Fog Creek Software
Discussion Board




Suggestions for Speech Synthesis and recognition

Hi,

I'm starting to research adding Speech Synth and Recognition to our programs.

These are for people with langauge difficulties, so we've not used either SS or SR before because the were not "up to snuff".  (If you can't talk, then having HAL the computer demonstrate how to say "Dave, I'm feeling much better now. Dave?
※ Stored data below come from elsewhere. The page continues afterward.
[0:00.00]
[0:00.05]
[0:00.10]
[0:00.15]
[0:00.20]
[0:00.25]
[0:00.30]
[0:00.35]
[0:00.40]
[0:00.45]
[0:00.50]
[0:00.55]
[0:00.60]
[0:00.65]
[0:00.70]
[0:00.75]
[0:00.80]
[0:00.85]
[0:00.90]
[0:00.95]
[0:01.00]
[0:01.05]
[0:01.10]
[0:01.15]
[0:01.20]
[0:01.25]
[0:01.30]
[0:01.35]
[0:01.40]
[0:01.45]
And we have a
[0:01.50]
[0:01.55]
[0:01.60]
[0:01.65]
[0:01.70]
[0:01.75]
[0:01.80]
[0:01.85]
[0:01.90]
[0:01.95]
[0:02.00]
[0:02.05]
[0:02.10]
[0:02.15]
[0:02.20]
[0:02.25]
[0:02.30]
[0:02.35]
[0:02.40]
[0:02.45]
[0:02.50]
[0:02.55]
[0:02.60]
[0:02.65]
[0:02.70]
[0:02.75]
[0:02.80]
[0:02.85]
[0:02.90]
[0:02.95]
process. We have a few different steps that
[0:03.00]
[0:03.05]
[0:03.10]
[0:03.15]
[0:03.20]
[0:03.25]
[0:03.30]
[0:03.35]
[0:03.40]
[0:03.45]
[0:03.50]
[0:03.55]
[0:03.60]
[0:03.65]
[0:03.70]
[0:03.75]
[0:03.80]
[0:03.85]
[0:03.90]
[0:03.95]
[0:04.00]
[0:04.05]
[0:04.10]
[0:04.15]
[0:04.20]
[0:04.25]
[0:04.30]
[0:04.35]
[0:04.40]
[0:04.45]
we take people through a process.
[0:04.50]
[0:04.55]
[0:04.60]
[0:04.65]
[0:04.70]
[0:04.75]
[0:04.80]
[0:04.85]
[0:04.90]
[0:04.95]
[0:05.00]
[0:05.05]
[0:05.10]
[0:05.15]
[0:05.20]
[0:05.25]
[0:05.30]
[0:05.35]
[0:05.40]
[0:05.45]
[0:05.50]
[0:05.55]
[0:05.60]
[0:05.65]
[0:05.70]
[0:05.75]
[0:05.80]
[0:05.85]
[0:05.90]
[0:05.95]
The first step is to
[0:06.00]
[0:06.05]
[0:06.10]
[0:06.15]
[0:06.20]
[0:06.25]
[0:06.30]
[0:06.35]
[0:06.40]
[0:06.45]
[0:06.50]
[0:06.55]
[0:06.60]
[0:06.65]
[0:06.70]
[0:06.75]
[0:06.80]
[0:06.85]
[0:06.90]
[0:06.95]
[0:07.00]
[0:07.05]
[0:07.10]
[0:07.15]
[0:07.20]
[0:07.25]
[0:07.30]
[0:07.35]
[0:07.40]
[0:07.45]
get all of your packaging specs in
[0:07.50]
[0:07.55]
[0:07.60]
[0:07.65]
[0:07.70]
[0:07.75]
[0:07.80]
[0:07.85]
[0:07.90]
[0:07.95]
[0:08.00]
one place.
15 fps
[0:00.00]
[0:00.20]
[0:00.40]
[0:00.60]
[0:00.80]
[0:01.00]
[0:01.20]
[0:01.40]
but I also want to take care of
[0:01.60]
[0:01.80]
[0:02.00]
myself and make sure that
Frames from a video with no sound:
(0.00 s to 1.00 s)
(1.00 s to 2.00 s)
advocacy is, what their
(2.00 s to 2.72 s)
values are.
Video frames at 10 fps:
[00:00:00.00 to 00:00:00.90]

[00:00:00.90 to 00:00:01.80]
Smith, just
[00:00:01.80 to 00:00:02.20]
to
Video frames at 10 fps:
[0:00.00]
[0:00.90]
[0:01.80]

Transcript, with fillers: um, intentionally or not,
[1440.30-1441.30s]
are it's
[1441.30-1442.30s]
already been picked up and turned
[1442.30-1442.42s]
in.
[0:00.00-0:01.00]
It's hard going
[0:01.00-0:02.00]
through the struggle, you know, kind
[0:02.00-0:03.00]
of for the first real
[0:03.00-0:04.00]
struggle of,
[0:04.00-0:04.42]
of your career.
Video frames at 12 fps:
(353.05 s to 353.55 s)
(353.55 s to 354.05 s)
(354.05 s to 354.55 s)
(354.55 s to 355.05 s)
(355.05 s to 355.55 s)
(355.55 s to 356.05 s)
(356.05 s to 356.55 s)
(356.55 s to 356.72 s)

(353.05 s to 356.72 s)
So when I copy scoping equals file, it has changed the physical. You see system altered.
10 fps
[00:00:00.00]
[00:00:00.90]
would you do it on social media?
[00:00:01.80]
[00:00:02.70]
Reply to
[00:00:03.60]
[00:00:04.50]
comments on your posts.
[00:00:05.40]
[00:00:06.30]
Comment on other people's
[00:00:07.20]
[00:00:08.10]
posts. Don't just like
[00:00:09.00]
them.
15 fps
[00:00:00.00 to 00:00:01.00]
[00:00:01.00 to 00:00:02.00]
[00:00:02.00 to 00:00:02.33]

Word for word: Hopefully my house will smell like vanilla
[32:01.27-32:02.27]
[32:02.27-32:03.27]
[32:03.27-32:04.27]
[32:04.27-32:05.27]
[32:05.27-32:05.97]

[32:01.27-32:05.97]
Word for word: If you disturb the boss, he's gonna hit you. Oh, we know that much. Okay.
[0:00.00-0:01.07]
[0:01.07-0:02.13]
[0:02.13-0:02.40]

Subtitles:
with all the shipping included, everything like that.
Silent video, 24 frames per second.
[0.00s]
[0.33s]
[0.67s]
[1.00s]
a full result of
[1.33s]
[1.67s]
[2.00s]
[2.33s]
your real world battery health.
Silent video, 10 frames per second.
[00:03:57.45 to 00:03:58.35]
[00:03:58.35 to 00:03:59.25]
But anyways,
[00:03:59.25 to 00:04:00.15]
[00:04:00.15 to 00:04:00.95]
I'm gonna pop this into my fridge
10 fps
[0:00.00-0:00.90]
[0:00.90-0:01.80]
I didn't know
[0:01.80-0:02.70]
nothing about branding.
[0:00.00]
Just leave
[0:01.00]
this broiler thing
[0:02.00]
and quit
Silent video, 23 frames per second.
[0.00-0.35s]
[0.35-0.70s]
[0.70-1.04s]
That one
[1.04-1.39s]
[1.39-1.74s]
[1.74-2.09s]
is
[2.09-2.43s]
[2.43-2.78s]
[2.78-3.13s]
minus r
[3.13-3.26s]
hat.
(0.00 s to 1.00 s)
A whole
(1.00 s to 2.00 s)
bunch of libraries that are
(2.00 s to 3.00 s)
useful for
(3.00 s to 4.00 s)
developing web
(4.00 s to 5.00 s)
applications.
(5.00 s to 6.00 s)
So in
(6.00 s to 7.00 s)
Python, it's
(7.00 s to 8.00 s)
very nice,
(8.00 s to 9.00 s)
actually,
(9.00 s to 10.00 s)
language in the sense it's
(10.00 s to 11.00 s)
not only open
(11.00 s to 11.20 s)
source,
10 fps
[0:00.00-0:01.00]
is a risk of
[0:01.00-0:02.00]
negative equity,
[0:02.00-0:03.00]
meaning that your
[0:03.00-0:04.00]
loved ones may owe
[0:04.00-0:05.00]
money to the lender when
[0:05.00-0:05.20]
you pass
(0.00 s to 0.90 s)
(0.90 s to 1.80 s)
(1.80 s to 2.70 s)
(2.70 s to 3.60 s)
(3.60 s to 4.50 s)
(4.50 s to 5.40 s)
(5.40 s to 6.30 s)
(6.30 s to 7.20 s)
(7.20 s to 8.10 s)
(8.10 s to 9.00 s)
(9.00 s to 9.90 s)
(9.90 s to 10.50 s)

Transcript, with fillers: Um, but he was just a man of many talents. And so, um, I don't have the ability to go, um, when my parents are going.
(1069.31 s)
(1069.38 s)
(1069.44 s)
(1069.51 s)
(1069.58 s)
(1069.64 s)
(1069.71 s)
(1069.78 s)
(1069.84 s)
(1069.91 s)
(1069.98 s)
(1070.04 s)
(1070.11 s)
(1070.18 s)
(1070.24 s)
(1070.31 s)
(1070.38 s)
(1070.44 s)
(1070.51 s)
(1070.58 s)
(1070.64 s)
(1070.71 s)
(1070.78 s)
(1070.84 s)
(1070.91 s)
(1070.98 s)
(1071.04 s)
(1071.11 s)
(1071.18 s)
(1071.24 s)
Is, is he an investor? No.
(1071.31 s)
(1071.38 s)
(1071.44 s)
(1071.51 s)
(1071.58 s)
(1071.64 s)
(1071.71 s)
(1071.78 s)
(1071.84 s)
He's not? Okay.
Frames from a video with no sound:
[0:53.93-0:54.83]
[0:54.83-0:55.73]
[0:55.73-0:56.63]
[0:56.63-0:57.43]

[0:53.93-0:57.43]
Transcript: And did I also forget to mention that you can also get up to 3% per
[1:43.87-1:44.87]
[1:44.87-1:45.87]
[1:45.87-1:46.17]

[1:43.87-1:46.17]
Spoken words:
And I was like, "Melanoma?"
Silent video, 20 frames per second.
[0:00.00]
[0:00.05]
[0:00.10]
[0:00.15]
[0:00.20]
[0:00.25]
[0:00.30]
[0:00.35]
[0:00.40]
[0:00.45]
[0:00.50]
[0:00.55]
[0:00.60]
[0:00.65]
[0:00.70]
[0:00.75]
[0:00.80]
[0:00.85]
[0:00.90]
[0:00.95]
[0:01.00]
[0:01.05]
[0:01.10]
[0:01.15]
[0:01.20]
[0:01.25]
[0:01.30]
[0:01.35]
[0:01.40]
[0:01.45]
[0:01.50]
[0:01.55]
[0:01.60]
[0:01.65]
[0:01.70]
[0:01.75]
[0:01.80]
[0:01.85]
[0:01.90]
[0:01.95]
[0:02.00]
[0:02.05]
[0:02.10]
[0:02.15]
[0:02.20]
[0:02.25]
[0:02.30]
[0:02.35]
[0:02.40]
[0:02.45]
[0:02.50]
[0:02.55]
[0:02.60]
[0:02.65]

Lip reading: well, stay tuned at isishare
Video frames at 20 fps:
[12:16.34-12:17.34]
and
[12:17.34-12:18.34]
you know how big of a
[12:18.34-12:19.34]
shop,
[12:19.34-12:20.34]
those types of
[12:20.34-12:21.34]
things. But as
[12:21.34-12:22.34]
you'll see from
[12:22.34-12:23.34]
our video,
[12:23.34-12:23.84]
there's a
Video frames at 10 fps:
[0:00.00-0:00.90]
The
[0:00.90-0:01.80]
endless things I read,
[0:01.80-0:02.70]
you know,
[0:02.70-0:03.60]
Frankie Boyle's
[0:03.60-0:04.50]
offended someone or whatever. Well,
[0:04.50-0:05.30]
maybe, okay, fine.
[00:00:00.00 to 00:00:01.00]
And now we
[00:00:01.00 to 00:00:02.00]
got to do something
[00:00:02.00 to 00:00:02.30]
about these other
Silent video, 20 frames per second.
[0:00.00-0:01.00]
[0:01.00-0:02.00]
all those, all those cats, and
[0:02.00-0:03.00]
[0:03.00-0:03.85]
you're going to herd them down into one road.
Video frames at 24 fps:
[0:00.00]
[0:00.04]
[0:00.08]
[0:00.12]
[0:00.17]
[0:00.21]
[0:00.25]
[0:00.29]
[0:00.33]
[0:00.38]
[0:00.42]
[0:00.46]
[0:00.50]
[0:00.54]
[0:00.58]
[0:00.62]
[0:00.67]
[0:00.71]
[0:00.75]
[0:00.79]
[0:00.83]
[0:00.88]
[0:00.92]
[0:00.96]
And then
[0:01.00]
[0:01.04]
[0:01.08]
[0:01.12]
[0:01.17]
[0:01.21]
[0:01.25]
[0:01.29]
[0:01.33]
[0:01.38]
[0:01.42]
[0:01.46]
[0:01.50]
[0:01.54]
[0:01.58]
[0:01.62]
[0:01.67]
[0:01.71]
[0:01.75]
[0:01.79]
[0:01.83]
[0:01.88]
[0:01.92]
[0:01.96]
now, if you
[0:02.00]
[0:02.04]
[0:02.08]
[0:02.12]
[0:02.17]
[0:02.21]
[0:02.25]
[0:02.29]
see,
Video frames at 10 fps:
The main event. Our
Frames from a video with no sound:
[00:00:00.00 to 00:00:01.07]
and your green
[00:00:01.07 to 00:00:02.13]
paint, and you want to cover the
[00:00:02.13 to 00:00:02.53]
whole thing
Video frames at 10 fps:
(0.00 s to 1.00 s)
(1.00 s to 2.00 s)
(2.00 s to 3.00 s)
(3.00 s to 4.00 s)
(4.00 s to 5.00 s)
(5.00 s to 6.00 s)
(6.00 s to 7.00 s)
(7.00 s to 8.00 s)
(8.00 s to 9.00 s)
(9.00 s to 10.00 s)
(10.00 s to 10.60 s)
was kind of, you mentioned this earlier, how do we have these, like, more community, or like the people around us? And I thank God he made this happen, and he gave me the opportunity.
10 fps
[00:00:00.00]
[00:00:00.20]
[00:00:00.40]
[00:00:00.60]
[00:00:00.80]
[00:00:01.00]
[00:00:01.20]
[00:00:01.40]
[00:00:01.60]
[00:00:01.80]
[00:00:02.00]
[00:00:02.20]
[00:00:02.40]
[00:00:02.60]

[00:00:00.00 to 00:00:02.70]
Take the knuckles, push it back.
Dave?" isn't very helpful).

BUT, I thought I'd revisit this and see what the state of the art is.

I need something I can use within a win32 program (VB, Delphi, .net, etc.).

What third party (or windows OS) solutions have you used that are very good?

Clay N.
Wednesday, June 04, 2003

I've only played with it a bit by the Microsoft speech stuff seems OK for giving commands.  And you can't beat the price.

http://www.microsoft.com/speech/

-
Wednesday, June 04, 2003

Not exactly win32 specific, but close enough...

I had some good experiences with the IBM implementation of the Java Speech API, http://www.alphaworks.ibm.com/tech/speech

That was quite a while ago now, I have little or no clue how well this performs against other win32 TTS STT engines.

Chris Davies
Thursday, June 05, 2003

I have used the MS SAPI stuff for speech synthesis.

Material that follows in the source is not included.